This is my basic setup:
- I run a server (DL380 G7; linux 3.13 kernel) that is host to ~10 virtual machines
- It is set for automatic power on
- I use NUT for UPS management
- Graceful shutdown duration of the Host (including first shutting down the VMS) is ~8-10 minutes
- Total runtime of the UPS (I have 2, each powering one PSU in the server and one PSU the attached storage) on fully charged batteries is ~75 minutes.
- I have set the levels of UPS/NUT so that I have the critical level (LOWBATT) i.e. initiate shutdown at 15 minutes remaining (I dare not go lower)

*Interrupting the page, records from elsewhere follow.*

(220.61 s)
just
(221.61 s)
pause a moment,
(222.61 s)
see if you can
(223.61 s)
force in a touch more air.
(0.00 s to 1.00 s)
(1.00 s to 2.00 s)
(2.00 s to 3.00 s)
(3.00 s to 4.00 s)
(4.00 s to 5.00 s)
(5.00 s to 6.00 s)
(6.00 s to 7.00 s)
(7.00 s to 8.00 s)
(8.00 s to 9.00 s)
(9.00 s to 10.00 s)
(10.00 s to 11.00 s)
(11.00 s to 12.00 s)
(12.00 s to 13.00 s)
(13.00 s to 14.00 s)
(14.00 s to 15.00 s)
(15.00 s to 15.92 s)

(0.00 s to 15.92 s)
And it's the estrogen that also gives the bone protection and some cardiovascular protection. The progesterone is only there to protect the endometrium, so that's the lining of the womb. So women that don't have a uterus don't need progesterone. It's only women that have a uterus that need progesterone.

The following scenario that has so far happened to me twice during the last 12 months:
- Power loss, UPS take over just fine
- Power remains off for about 1 hour -> shutdown initiated, as it should be
- The server stops the vms, begins shutdown procedure
- --> sometime here power comes back
- Server completes shutdown and powers off
- Server does not come back online, since the UPS has power (again) and the server actually never lost power (being supplied by the UPS), so basically it looks to the server as if it had been an intentional graceful shutdown.
- As soon as I become aware I remotely power on the server via ILO [last time this happened was today at 03:46am :-), so that is why I am asking ]

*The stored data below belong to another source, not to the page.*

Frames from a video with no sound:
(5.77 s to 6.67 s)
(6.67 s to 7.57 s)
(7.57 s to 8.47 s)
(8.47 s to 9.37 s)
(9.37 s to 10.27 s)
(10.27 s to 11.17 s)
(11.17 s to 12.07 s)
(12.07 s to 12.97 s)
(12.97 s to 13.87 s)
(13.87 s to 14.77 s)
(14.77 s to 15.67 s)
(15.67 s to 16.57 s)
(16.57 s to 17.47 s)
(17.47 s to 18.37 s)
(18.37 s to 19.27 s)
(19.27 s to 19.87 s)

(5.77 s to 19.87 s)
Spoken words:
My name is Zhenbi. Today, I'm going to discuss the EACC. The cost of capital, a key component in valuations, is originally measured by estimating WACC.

As ewwhite has pointed out, the specific UPS models would be helpful:
- Eaton 5PX 2200VA, with +1 EBM
- Roline Prosecure II, 1500VA RM2U, with +1 EBM
Have any of you run into the same problem? Is there an out of the box solution with some UPSes?
So far I have considered setting up some low power linux device (Raspberry Pi?) to take over the monitoring; it would check the ups units for sufficient charge of the batteries and input power status and then restart the server via ILO/IPMI.
Is any automatic solution just too much bother (for my case and in general) and should I just go with manual intervention when and if it happens?
regards
martin